AI Bots Shaped a Cartel. No One Informed Them To.

Constructing Price-Environment friendly Agentic RAG on Lengthy-Textual content Paperwork in SQL Tables

AlpamayoR1: Giant Causal Reasoning Fashions for Autonomous Driving

Donkeys, Not Unicorns | In the direction of Knowledge Science

Understanding the Chi-Sq. Check Past the Components

Use OpenClaw to Make a Private AI Assistant

Why Buyers Are Not Shopping for Bitcoin And Ethereum Regardless of ‘Low’ Costs

Leave a Reply Cancel reply

POPULAR NEWS

Chainlink’s Run to $20 Beneficial properties Steam Amid LINK Taking the Helm because the High Creating DeFi Challenge ⋆ ZyCrypto

Gemini 2.0 Flash vs GPT 4o: Which is Higher?

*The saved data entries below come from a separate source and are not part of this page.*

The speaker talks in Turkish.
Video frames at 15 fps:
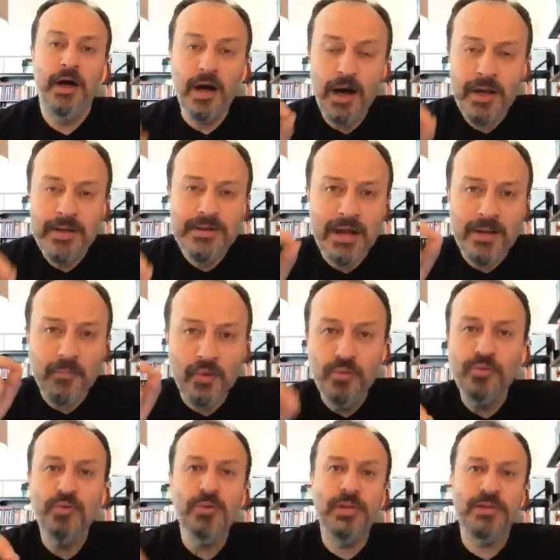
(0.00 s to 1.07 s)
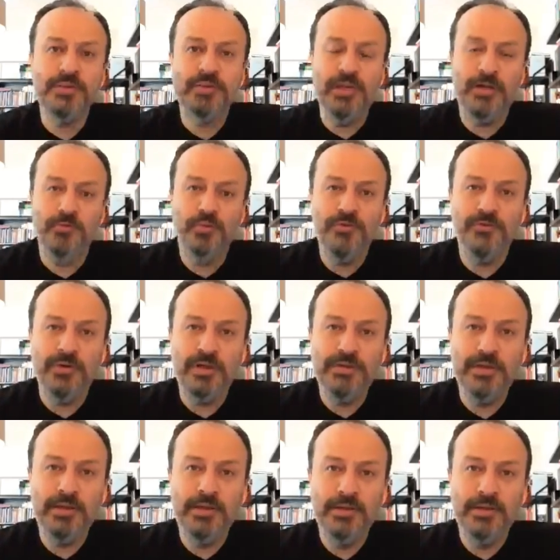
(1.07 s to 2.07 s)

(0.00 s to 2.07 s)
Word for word: Aynen bunu kullandılar bu ifadeyi.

Easy methods to Use LLMs for Highly effective Computerized Evaluations

XMN is accessible for buying and selling!

College endowments be a part of crypto rush, boosting meme cash like Meme Index

EDITOR'S PICK

Overcoming the Hidden Efficiency Traps of Variable-Formed Tensors: Environment friendly Knowledge Sampling in PyTorch

AI Bots Shaped a Cartel. No One Informed Them To.

Media Intelligence for Fashionable Enterprises: Listening, Studying, Main

Making ready PDFs for RAGs. | In direction of Information Science

About Us

Categories

Recent Posts

Are you sure want to unlock this post?

Are you sure want to cancel subscription?

LLM Embeddings vs TF-IDF vs Bag-of-Phrases: Which Works Higher in Scikit-learn?

Introduction

Setup and Getting Textual content Representations

Comparability 1: Textual content Classification

Comparability 2: Doc Clustering

Abstract

READ ALSO

Introduction

Setup and Getting Textual content Representations

Comparability 1: Textual content Classification

Comparability 2: Doc Clustering

Abstract

Related Posts

Leave a Reply Cancel reply

POPULAR NEWS

EDITOR'S PICK

About Us

Categories

Recent Posts

Are you sure want to unlock this post?

Are you sure want to cancel subscription?